[Opening Data for the task section]

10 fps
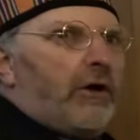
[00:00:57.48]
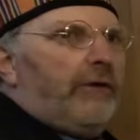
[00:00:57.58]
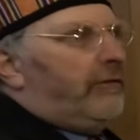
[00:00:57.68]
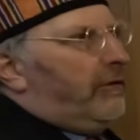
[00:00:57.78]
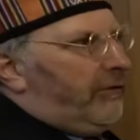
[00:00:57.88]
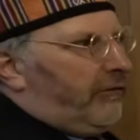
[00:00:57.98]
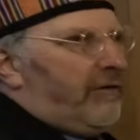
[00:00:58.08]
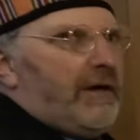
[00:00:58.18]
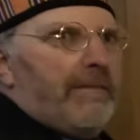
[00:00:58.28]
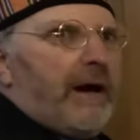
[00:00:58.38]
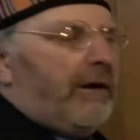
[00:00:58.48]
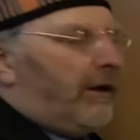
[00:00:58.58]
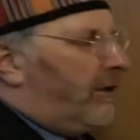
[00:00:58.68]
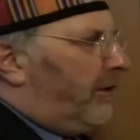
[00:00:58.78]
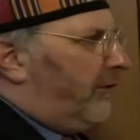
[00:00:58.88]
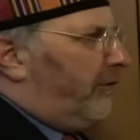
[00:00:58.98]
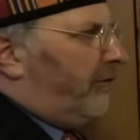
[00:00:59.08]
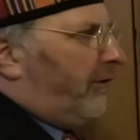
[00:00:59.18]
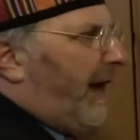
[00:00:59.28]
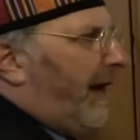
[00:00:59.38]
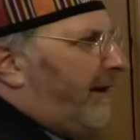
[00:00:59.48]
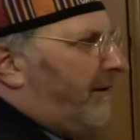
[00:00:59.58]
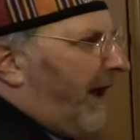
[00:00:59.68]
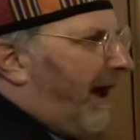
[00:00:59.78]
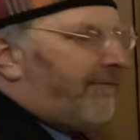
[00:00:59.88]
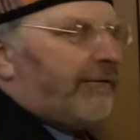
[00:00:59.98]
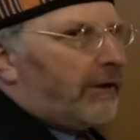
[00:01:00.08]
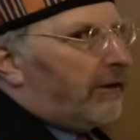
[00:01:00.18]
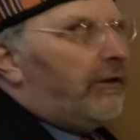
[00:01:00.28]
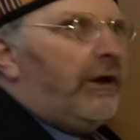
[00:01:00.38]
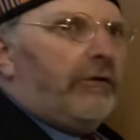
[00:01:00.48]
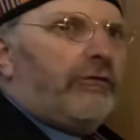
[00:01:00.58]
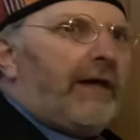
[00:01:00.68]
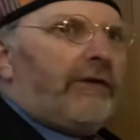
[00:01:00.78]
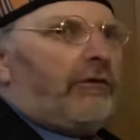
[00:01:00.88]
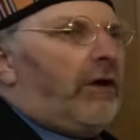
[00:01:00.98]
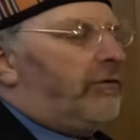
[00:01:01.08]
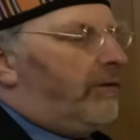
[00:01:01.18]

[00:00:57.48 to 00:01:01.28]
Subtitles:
continents, the Americas and Africa. So that's going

[Closing Data for the task section]

(Task requirements): An exact printout of the listing is needed, minus any pictures it contains.

(Expected answer):
10 fps
[00:00:57.48]
[00:00:57.58]
[00:00:57.68]
[00:00:57.78]
[00:00:57.88]
[00:00:57.98]
[00:00:58.08]
[00:00:58.18]
[00:00:58.28]
[00:00:58.38]
[00:00:58.48]
[00:00:58.58]
[00:00:58.68]
[00:00:58.78]
[00:00:58.88]
[00:00:58.98]
[00:00:59.08]
[00:00:59.18]
[00:00:59.28]
[00:00:59.38]
[00:00:59.48]
[00:00:59.58]
[00:00:59.68]
[00:00:59.78]
[00:00:59.88]
[00:00:59.98]
[00:01:00.08]
[00:01:00.18]
[00:01:00.28]
[00:01:00.38]
[00:01:00.48]
[00:01:00.58]
[00:01:00.68]
[00:01:00.78]
[00:01:00.88]
[00:01:00.98]
[00:01:01.08]
[00:01:01.18]

[00:00:57.48 to 00:01:01.28]
Subtitles:
continents, the Americas and Africa. So that's going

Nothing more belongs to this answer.